Khalid Zekri : « La modernité arabo-musulmane fonctionne par prélèvement »

 Khalid Zekri : « La modernité arabo-musulmane fonctionne par prélèvement »

crédit photo : archives personnelles de Khalid Zekri


L’écrivain et chercheur marocain a récemment publié un essai remarquable, dans lequel il retrace et dissèque la généalogie de la modernité des pays arabes. Celle-ci oscille entre la tradition islamique et l’attrait pour l’Occident


Pourquoi écrivez-vous “modernités arabes” au pluriel ?


Pour relativiser l’universalité de la modernité européenne érigée en norme. Car, dans les faits, les éléments constitutifs de cette modernité (l’autonomie, la subjectivité, la raison, le principe de sécularisation… qui ont été plus ou moins transmis à plusieurs sociétés souvent dans des valises coloniales) ont été ­historiquement articulés avec d’autres principes intrinsèques aux cultures ­postcoloniales. Ils ont donné lieu à des configurations culturelles inédites et ­différentes, que ce soit au Maghreb, au Machrek, dans les pays du Golfe persique, en Iran, en Inde ou au Pakistan.


 


Vous parlez de “modernité disjonctive” dans les sociétés arabes. A quoi faites-vous référence ?


Les pays arabes, qui ont découvert la modernité autrement que le monde occidental, sont culturellement structurés par une forte pulsion religieuse diffuse dans le tissu social. Ils sont attachés à leurs particularismes culturels et aux possibilités qu’offre le monde contemporain, mais ils n’arrivent pas à articuler cette double posture. Sans nier son rapport à la modernité occidentale, la “modernité disjonctive” intègre différents modes de vie et d’expression de provenance extra-­occidentale, surtout à l’ère de la globalisation. Elle est disjonctive, car elle fonctionne par prélèvement. Elle n’est ni une stricte répétition de la tradition ­arabo-islamique, ni une identification ­totale à la modernité occidentale : elle tient partiellement de l’une et de l’autre, tout en étant encerclée par les deux.


 


Le monde arabe du début du XXe siècle était-il conscient que la modernité occidentale reposait principalement sur la raison ?
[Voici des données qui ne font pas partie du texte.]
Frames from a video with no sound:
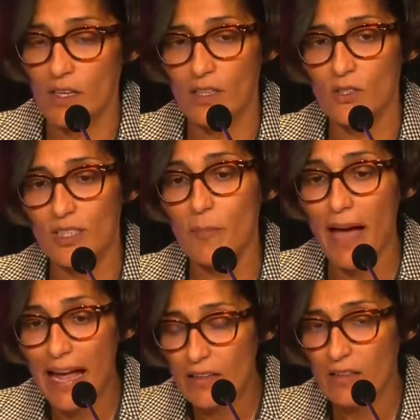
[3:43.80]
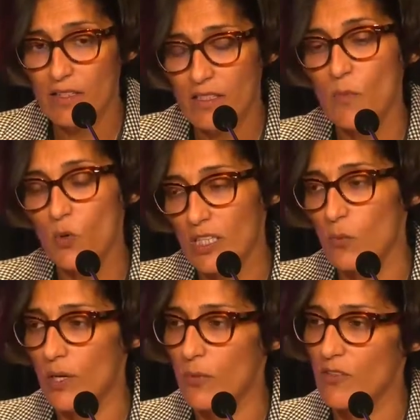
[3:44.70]
uh, to the panel this morning
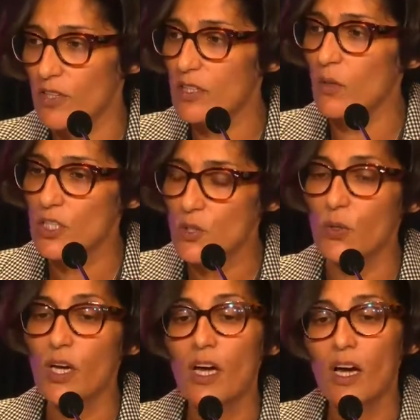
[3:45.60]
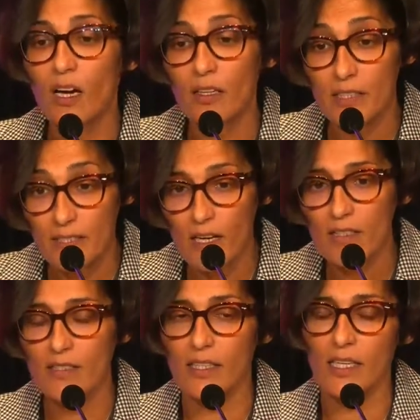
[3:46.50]
where we're really going to uh,
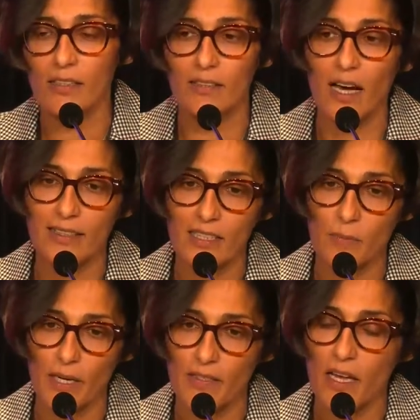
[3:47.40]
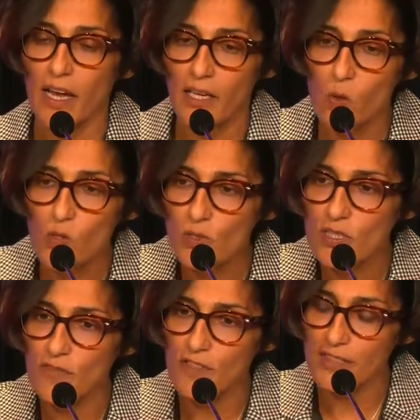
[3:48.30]
discuss the, the data space and also
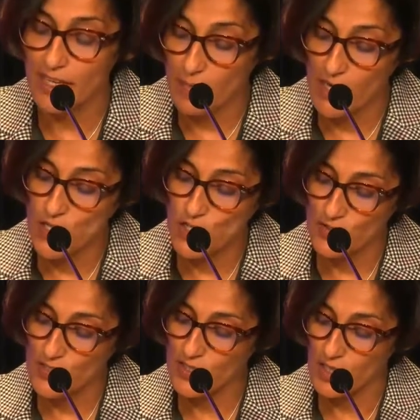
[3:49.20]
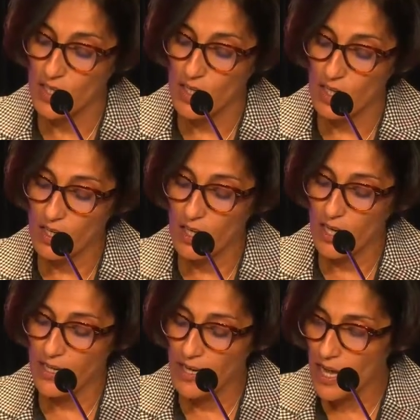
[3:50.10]
different dimensions uh,
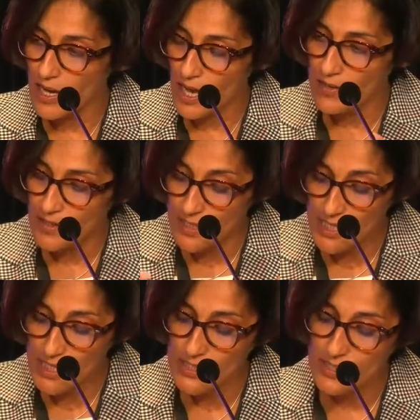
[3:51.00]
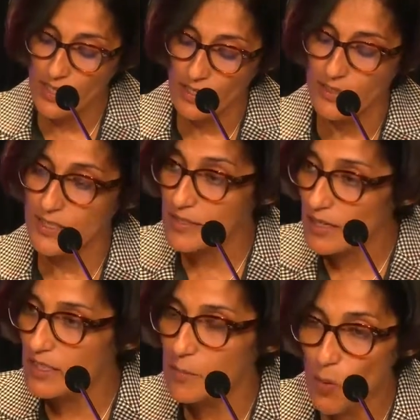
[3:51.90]
and, and, and the needs and the
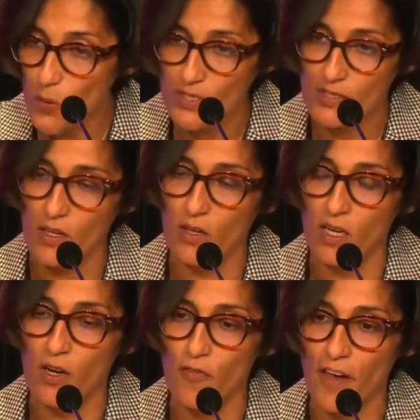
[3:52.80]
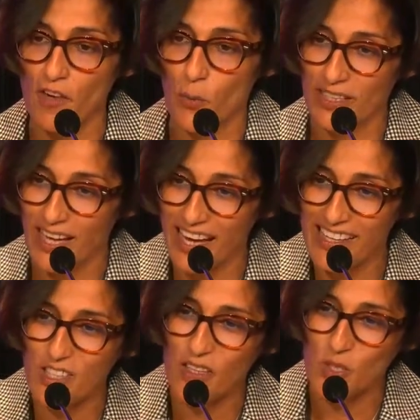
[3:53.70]
starting points uh, of everyone. And
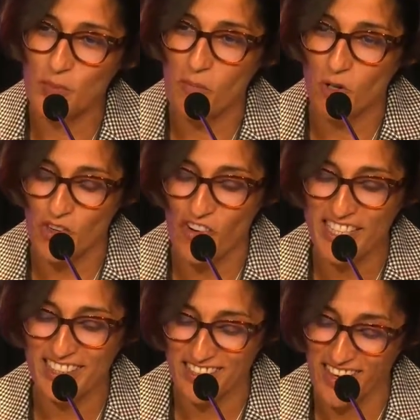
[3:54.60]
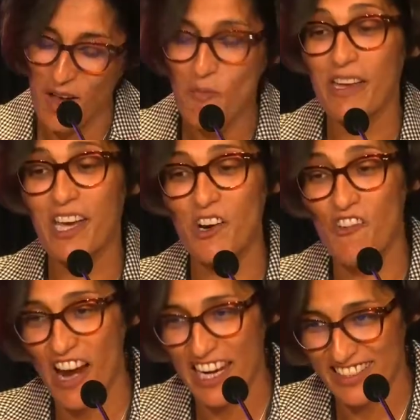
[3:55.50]
it's going to be moderated by a
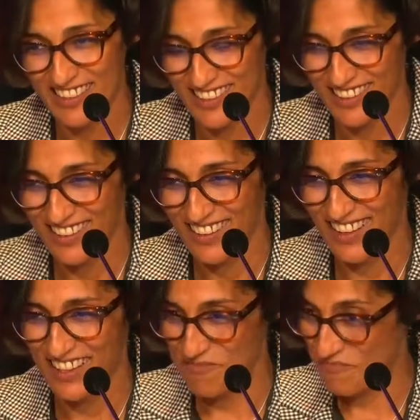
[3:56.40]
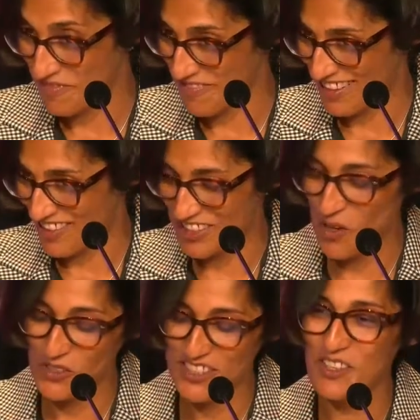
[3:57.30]
great, uh, a great
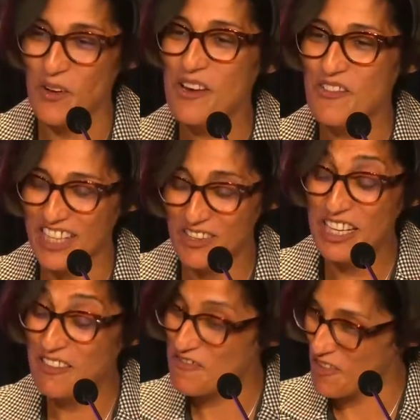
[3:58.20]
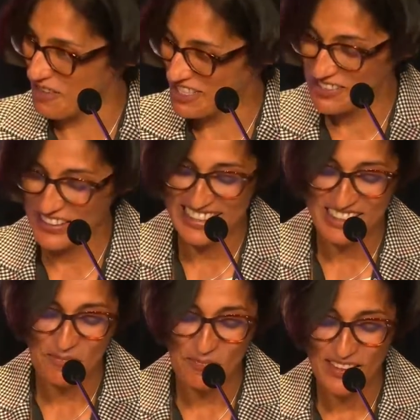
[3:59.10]
host. So really looking forward to it.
Oui, tout à fait, aussi bien chez les réformateurs libéraux que chez les réformateurs salafistes. On peut le remarquer au milieu du XIXe siècle dans les récits de voyageurs, comme Rifa’a Al-Tahtawi, Idriss Al-Amraoui ou encore le travail encyclopédique du Libanais Boutros Al-Boustani… L’Egyptien Taha Hussein applique, lui, le doute méthodique à la poésie antéislamique, en s’inspirant du Discours de la méthode de René Descartes pour montrer que cette poésie a été “inventée” après l’avènement de l’Islam. Mais les gardiens de “l’Islam authentique” (notamment l’université d’Al-Azhar) se sont toujours élevés contre toute tentative d’émancipation par la raison.


 


Pourquoi les sociétés arabes se caractérisent-elles par cette ambivalence entre attrait et répulsion pour la modernité ?


Cette ambivalence structure la moder­nité arabo-musulmane. L’Islam n’est pas une institution politique. C’est avant tout une institution culturelle, au sens anthropologique. L’Islam se loge dans tous les plis de la vie humaine. Le paradigme de ­sécularisation se heurte à la difficulté de donner corps à un ordre politique par rapport à un ordre religieux en Islam. Le monde arabe est culturellement structuré par la vision islamique du monde, mais le mouvement de l’histoire ne peut pas être constamment contrarié par des pulsions religieuses. Par conséquent, les individus négocient en permanence leur désir d’ancrage dans le monde moderne et leur attachement aux survivances de leur tradition culturelle, largement marquée par l’Islam. Il est temps de changer de paradigme et de considérer que cette ambivalence est le nom des modernités issues des contextes postcoloniaux. En somme : arracher l’ordre social à l’ordre religieux.